#### Data supplied
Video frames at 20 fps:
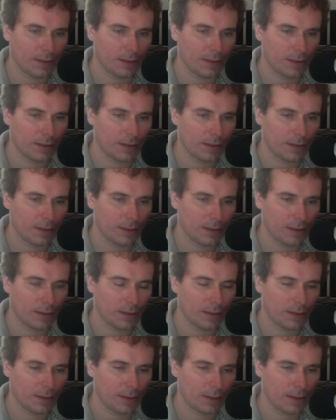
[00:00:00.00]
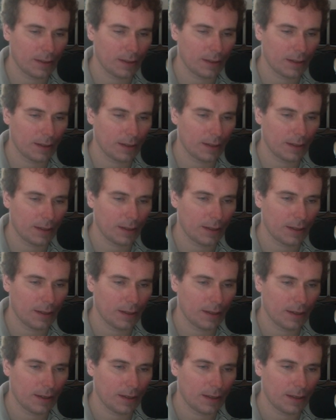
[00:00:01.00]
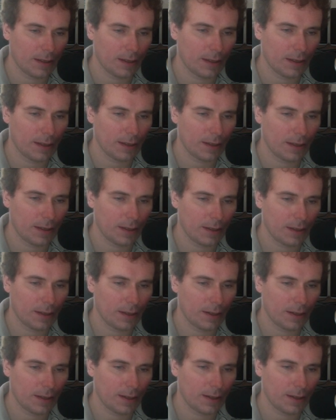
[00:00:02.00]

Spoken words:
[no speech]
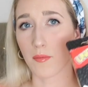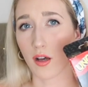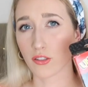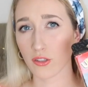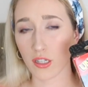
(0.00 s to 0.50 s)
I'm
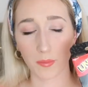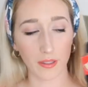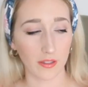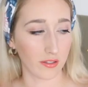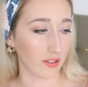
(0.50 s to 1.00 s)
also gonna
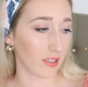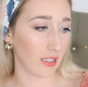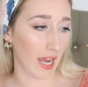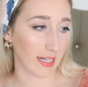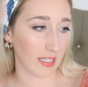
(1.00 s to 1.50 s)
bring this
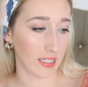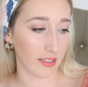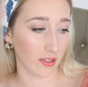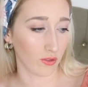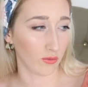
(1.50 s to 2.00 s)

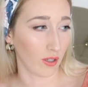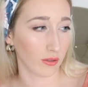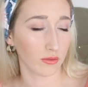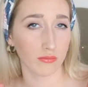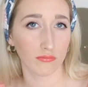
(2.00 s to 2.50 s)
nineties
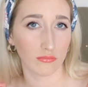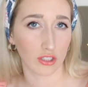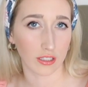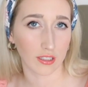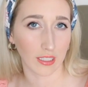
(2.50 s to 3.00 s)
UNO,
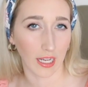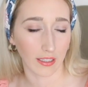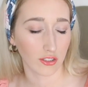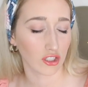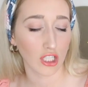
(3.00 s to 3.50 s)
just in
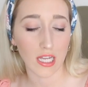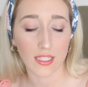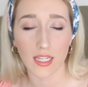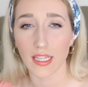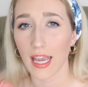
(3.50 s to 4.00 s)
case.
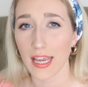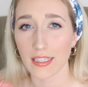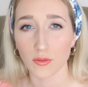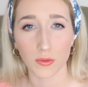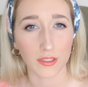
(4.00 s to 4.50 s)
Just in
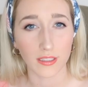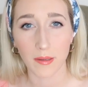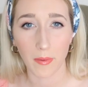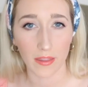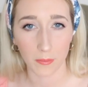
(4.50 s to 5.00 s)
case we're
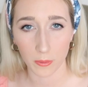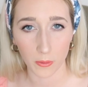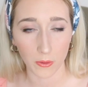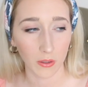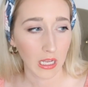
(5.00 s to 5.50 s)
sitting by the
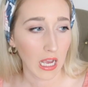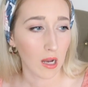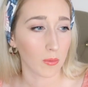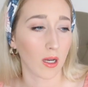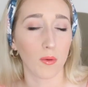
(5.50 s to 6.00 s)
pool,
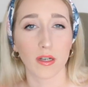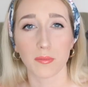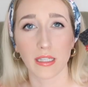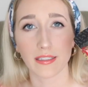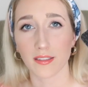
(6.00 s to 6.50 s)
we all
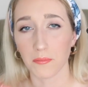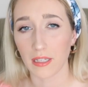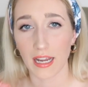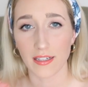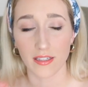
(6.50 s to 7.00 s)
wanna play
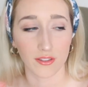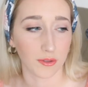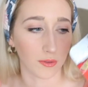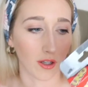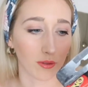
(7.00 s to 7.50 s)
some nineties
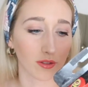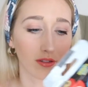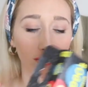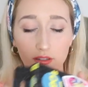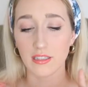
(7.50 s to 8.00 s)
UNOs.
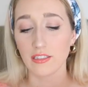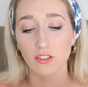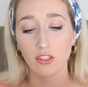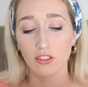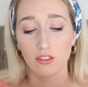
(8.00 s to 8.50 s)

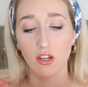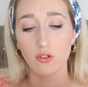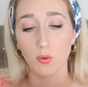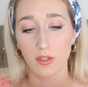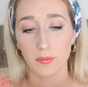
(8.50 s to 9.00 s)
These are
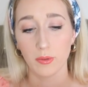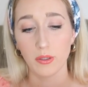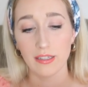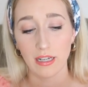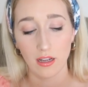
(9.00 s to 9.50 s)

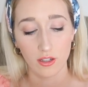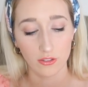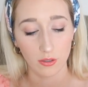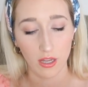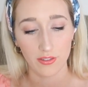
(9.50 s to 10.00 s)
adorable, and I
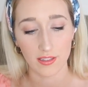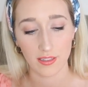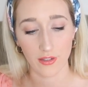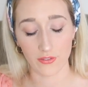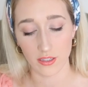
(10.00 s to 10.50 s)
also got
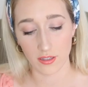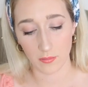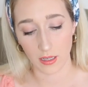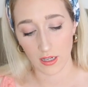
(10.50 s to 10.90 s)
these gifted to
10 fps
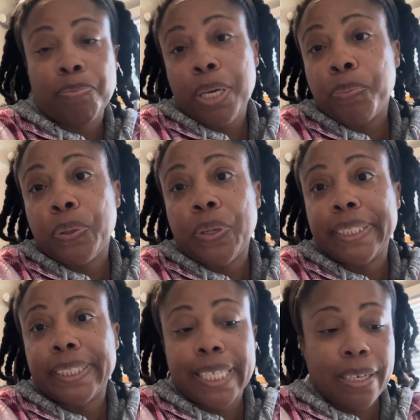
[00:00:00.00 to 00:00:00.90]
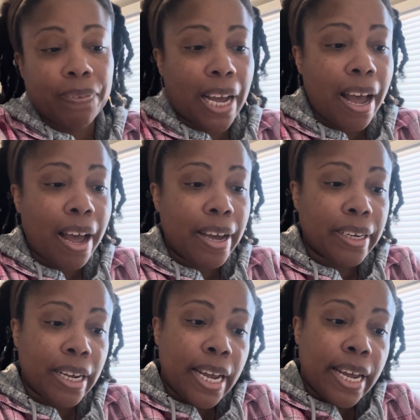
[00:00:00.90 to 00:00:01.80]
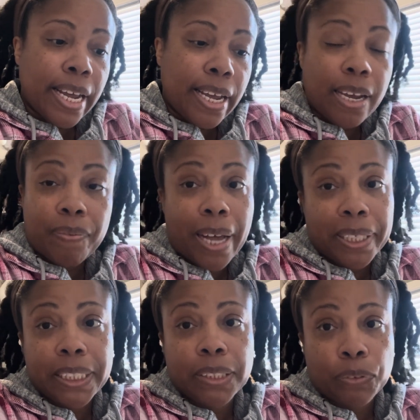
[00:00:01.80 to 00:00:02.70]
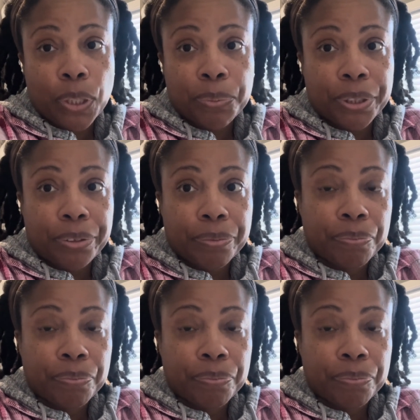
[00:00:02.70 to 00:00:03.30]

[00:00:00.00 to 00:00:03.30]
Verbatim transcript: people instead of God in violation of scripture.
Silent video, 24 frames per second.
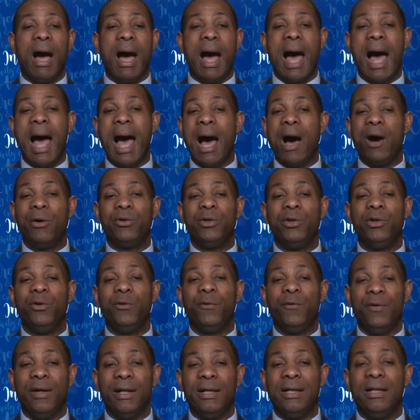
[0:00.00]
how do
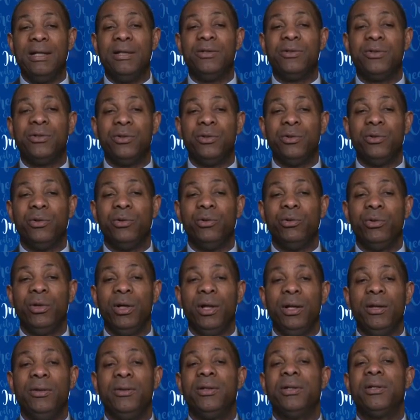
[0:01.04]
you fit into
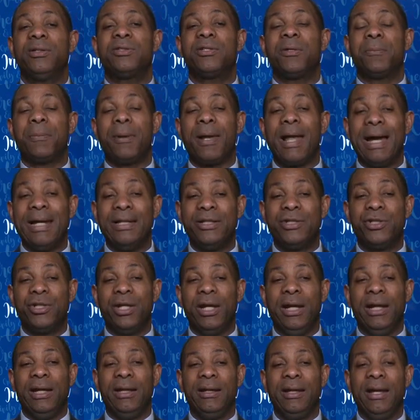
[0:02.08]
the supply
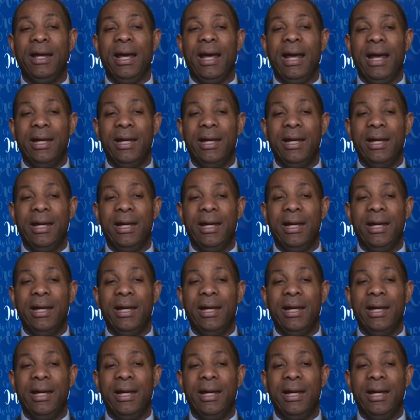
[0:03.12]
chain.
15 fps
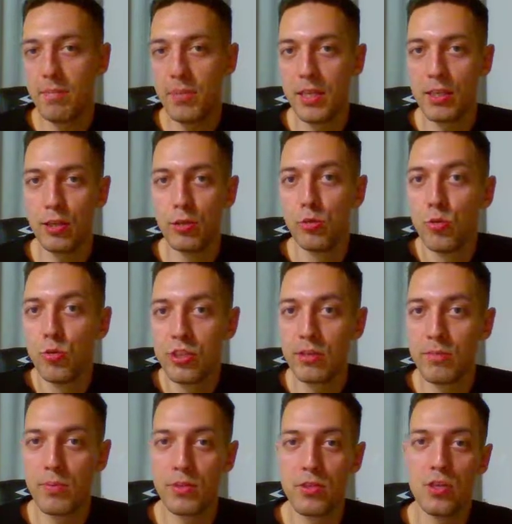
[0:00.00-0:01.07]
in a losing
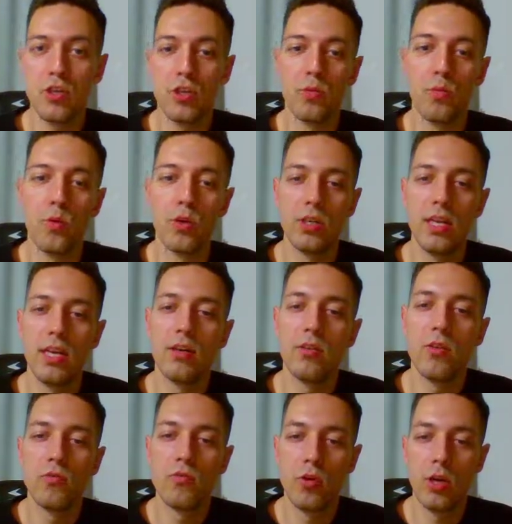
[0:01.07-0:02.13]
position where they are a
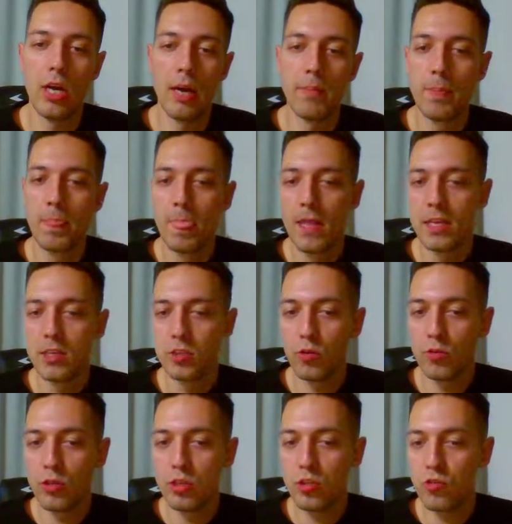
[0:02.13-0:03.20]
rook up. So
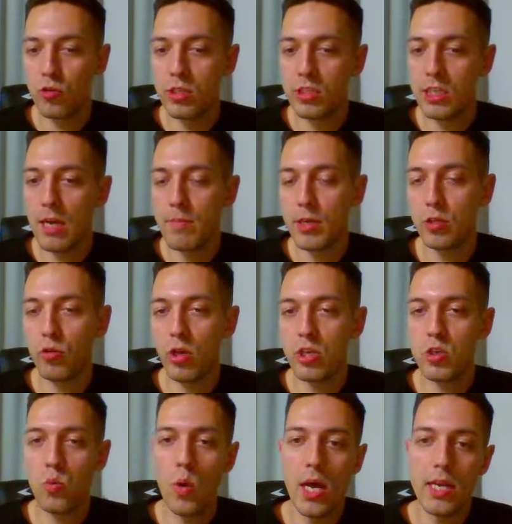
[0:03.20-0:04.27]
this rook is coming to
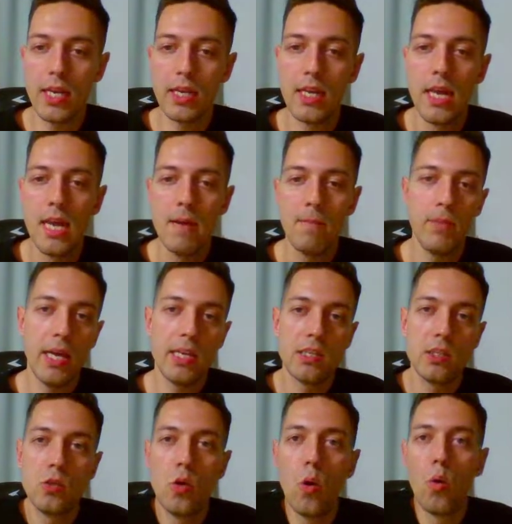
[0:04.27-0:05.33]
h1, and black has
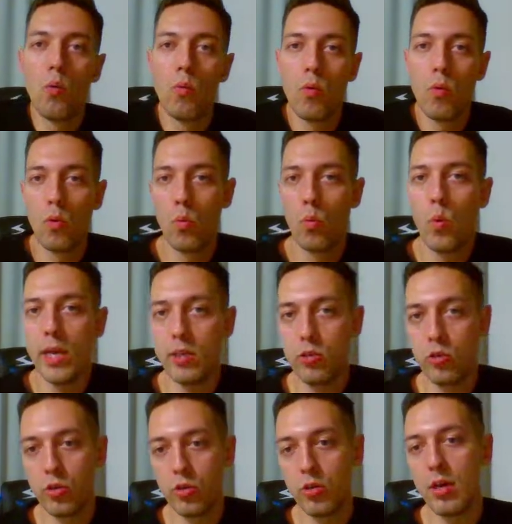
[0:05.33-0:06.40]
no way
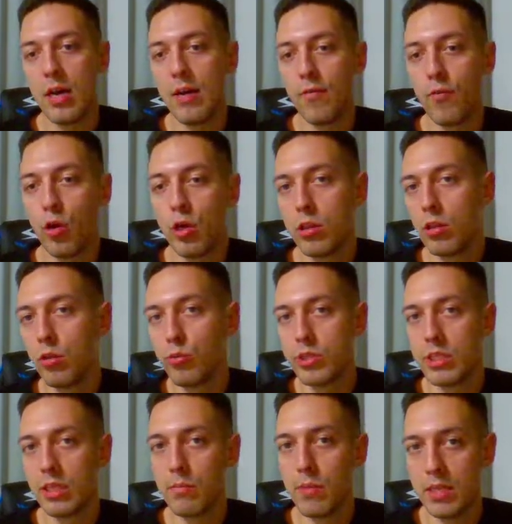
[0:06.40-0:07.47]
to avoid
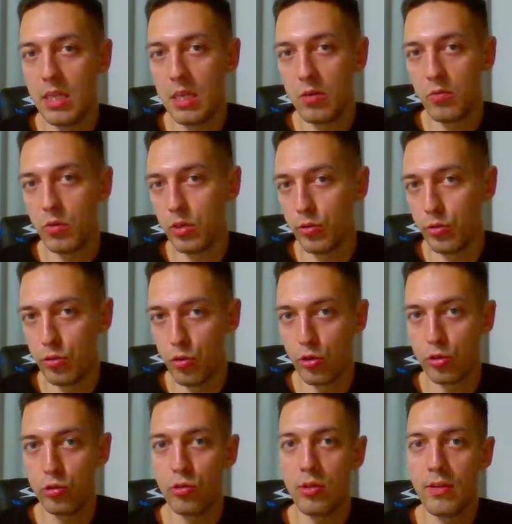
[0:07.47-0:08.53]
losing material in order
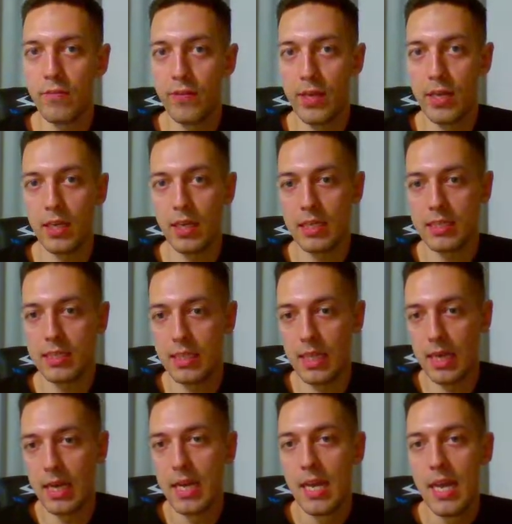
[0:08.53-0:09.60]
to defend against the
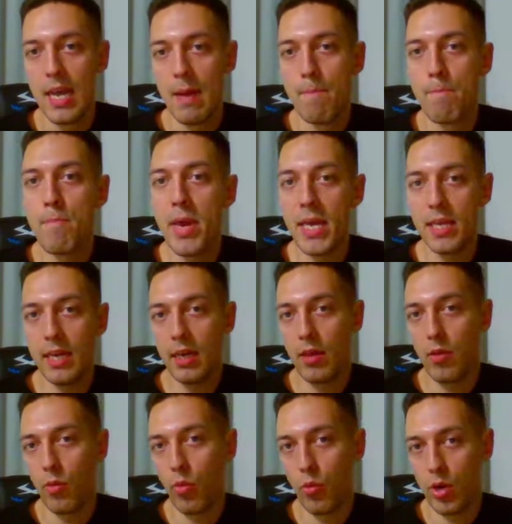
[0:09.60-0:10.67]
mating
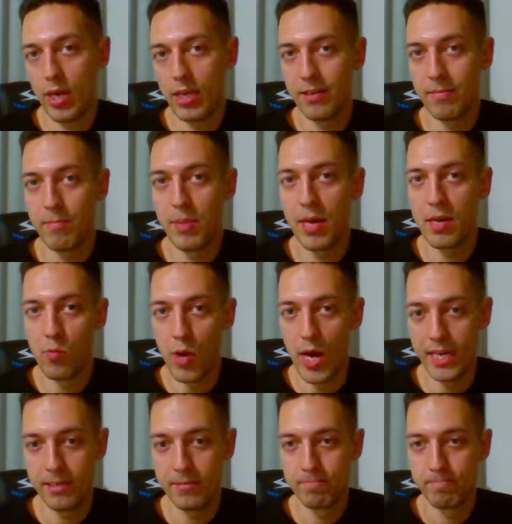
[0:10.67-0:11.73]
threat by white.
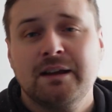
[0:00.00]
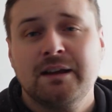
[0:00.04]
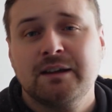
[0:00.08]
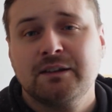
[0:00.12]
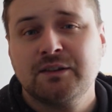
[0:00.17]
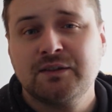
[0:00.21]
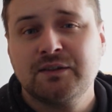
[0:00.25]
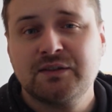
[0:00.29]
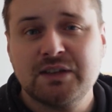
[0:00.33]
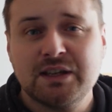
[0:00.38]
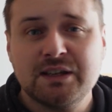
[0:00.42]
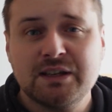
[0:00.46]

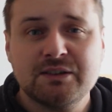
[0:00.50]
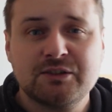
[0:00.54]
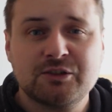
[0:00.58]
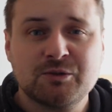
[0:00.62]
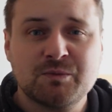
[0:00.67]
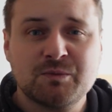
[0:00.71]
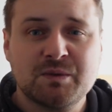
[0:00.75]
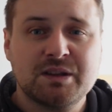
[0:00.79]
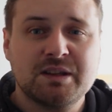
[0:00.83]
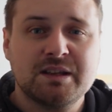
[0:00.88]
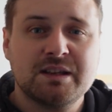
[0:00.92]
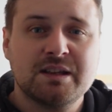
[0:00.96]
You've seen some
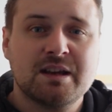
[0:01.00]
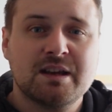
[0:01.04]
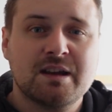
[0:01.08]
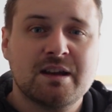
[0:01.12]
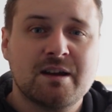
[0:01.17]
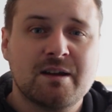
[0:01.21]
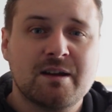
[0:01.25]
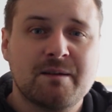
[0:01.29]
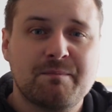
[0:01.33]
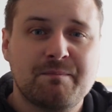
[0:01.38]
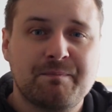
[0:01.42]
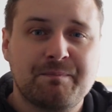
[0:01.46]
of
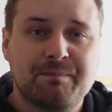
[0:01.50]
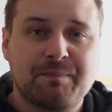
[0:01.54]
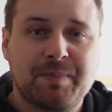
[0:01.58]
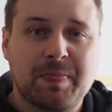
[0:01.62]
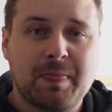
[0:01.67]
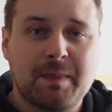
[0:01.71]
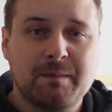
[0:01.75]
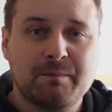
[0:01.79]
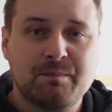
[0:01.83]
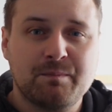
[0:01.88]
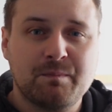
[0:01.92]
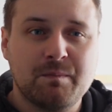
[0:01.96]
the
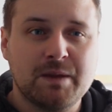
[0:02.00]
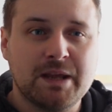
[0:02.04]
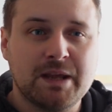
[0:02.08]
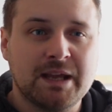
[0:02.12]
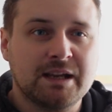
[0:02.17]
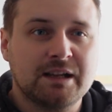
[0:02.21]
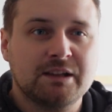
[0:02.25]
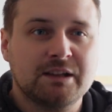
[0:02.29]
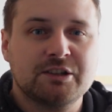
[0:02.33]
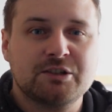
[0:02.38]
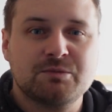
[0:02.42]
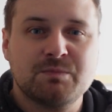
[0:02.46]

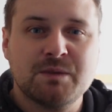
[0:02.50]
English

#### Activity
Filter the listing above, keeping only the lines with "frames".

#### Solution for this exercise
Video frames at 20 fps:
Silent video, 24 frames per second.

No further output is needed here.